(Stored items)
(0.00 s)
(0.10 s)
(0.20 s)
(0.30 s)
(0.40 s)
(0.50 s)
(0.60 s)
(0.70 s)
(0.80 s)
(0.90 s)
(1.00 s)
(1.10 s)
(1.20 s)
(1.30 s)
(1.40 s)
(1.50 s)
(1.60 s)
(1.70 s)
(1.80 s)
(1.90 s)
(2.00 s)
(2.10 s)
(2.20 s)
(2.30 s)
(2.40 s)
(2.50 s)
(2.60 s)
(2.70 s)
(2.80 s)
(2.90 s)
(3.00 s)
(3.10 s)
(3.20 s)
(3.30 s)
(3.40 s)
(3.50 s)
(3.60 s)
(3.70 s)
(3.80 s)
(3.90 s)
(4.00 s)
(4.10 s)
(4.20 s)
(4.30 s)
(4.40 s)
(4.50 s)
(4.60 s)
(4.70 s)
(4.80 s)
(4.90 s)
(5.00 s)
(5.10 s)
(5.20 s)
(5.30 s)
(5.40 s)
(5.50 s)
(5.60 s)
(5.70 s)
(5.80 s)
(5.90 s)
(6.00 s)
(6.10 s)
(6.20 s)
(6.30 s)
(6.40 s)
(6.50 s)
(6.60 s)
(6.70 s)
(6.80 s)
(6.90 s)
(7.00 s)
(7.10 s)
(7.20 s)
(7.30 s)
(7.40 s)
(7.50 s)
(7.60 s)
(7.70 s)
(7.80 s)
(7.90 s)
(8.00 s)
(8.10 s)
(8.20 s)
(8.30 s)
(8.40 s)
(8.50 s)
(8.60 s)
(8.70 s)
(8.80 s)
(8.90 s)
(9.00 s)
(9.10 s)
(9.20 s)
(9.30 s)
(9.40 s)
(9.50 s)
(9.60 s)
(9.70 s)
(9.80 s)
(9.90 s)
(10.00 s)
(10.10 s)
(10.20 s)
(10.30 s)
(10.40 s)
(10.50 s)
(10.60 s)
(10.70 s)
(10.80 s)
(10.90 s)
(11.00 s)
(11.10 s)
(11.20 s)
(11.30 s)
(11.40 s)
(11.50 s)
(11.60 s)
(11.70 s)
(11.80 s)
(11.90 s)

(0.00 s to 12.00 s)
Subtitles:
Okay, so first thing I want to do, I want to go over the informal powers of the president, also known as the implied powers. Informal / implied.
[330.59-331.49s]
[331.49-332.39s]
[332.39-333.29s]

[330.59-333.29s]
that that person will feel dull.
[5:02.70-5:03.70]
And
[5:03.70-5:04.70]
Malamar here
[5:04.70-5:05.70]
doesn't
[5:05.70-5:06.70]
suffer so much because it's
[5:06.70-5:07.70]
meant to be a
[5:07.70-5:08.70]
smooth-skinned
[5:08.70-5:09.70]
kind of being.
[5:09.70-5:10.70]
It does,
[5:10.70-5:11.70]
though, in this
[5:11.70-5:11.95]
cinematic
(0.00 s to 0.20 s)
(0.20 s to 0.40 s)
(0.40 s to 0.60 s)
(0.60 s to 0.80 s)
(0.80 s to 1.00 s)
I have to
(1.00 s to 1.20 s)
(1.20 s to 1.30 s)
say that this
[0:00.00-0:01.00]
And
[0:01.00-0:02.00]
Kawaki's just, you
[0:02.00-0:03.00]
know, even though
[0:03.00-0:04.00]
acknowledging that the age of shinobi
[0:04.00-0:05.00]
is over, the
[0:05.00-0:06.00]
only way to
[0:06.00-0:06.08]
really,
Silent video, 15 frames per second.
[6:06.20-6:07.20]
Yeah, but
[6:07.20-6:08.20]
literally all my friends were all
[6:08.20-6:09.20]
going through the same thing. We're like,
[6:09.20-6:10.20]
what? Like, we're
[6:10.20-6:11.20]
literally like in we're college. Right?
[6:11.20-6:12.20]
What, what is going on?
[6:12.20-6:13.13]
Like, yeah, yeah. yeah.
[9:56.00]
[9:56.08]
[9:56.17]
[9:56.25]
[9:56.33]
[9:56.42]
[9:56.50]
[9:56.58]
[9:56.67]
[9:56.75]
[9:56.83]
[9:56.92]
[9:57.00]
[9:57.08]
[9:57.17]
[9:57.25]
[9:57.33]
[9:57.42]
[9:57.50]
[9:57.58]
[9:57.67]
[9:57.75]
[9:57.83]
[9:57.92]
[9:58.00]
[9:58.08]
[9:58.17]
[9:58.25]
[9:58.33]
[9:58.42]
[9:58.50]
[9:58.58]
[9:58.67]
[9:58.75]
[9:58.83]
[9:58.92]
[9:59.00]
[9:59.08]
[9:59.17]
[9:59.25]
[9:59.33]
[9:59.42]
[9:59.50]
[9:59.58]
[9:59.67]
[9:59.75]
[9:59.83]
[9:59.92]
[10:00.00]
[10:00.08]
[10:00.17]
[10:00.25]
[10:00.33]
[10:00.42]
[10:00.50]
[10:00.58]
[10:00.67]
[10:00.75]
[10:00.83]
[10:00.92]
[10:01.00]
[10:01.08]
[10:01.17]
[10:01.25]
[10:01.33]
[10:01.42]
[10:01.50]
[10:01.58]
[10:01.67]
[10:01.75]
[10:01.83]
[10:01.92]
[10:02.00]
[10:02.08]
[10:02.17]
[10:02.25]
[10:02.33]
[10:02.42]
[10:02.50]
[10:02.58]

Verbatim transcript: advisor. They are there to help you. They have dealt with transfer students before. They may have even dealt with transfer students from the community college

▶ What you will do
The records above are to be duplicated exactly, every one of them.

▶ Answer to this task
(0.00 s)
(0.10 s)
(0.20 s)
(0.30 s)
(0.40 s)
(0.50 s)
(0.60 s)
(0.70 s)
(0.80 s)
(0.90 s)
(1.00 s)
(1.10 s)
(1.20 s)
(1.30 s)
(1.40 s)
(1.50 s)
(1.60 s)
(1.70 s)
(1.80 s)
(1.90 s)
(2.00 s)
(2.10 s)
(2.20 s)
(2.30 s)
(2.40 s)
(2.50 s)
(2.60 s)
(2.70 s)
(2.80 s)
(2.90 s)
(3.00 s)
(3.10 s)
(3.20 s)
(3.30 s)
(3.40 s)
(3.50 s)
(3.60 s)
(3.70 s)
(3.80 s)
(3.90 s)
(4.00 s)
(4.10 s)
(4.20 s)
(4.30 s)
(4.40 s)
(4.50 s)
(4.60 s)
(4.70 s)
(4.80 s)
(4.90 s)
(5.00 s)
(5.10 s)
(5.20 s)
(5.30 s)
(5.40 s)
(5.50 s)
(5.60 s)
(5.70 s)
(5.80 s)
(5.90 s)
(6.00 s)
(6.10 s)
(6.20 s)
(6.30 s)
(6.40 s)
(6.50 s)
(6.60 s)
(6.70 s)
(6.80 s)
(6.90 s)
(7.00 s)
(7.10 s)
(7.20 s)
(7.30 s)
(7.40 s)
(7.50 s)
(7.60 s)
(7.70 s)
(7.80 s)
(7.90 s)
(8.00 s)
(8.10 s)
(8.20 s)
(8.30 s)
(8.40 s)
(8.50 s)
(8.60 s)
(8.70 s)
(8.80 s)
(8.90 s)
(9.00 s)
(9.10 s)
(9.20 s)
(9.30 s)
(9.40 s)
(9.50 s)
(9.60 s)
(9.70 s)
(9.80 s)
(9.90 s)
(10.00 s)
(10.10 s)
(10.20 s)
(10.30 s)
(10.40 s)
(10.50 s)
(10.60 s)
(10.70 s)
(10.80 s)
(10.90 s)
(11.00 s)
(11.10 s)
(11.20 s)
(11.30 s)
(11.40 s)
(11.50 s)
(11.60 s)
(11.70 s)
(11.80 s)
(11.90 s)

(0.00 s to 12.00 s)
Subtitles:
Okay, so first thing I want to do, I want to go over the informal powers of the president, also known as the implied powers. Informal / implied.
[330.59-331.49s]
[331.49-332.39s]
[332.39-333.29s]

[330.59-333.29s]
that that person will feel dull.
[5:02.70-5:03.70]
And
[5:03.70-5:04.70]
Malamar here
[5:04.70-5:05.70]
doesn't
[5:05.70-5:06.70]
suffer so much because it's
[5:06.70-5:07.70]
meant to be a
[5:07.70-5:08.70]
smooth-skinned
[5:08.70-5:09.70]
kind of being.
[5:09.70-5:10.70]
It does,
[5:10.70-5:11.70]
though, in this
[5:11.70-5:11.95]
cinematic
(0.00 s to 0.20 s)
(0.20 s to 0.40 s)
(0.40 s to 0.60 s)
(0.60 s to 0.80 s)
(0.80 s to 1.00 s)
I have to
(1.00 s to 1.20 s)
(1.20 s to 1.30 s)
say that this
[0:00.00-0:01.00]
And
[0:01.00-0:02.00]
Kawaki's just, you
[0:02.00-0:03.00]
know, even though
[0:03.00-0:04.00]
acknowledging that the age of shinobi
[0:04.00-0:05.00]
is over, the
[0:05.00-0:06.00]
only way to
[0:06.00-0:06.08]
really,
Silent video, 15 frames per second.
[6:06.20-6:07.20]
Yeah, but
[6:07.20-6:08.20]
literally all my friends were all
[6:08.20-6:09.20]
going through the same thing. We're like,
[6:09.20-6:10.20]
what? Like, we're
[6:10.20-6:11.20]
literally like in we're college. Right?
[6:11.20-6:12.20]
What, what is going on?
[6:12.20-6:13.13]
Like, yeah, yeah. yeah.
[9:56.00]
[9:56.08]
[9:56.17]
[9:56.25]
[9:56.33]
[9:56.42]
[9:56.50]
[9:56.58]
[9:56.67]
[9:56.75]
[9:56.83]
[9:56.92]
[9:57.00]
[9:57.08]
[9:57.17]
[9:57.25]
[9:57.33]
[9:57.42]
[9:57.50]
[9:57.58]
[9:57.67]
[9:57.75]
[9:57.83]
[9:57.92]
[9:58.00]
[9:58.08]
[9:58.17]
[9:58.25]
[9:58.33]
[9:58.42]
[9:58.50]
[9:58.58]
[9:58.67]
[9:58.75]
[9:58.83]
[9:58.92]
[9:59.00]
[9:59.08]
[9:59.17]
[9:59.25]
[9:59.33]
[9:59.42]
[9:59.50]
[9:59.58]
[9:59.67]
[9:59.75]
[9:59.83]
[9:59.92]
[10:00.00]
[10:00.08]
[10:00.17]
[10:00.25]
[10:00.33]
[10:00.42]
[10:00.50]
[10:00.58]
[10:00.67]
[10:00.75]
[10:00.83]
[10:00.92]
[10:01.00]
[10:01.08]
[10:01.17]
[10:01.25]
[10:01.33]
[10:01.42]
[10:01.50]
[10:01.58]
[10:01.67]
[10:01.75]
[10:01.83]
[10:01.92]
[10:02.00]
[10:02.08]
[10:02.17]
[10:02.25]
[10:02.33]
[10:02.42]
[10:02.50]
[10:02.58]

Verbatim transcript: advisor. They are there to help you. They have dealt with transfer students before. They may have even dealt with transfer students from the community college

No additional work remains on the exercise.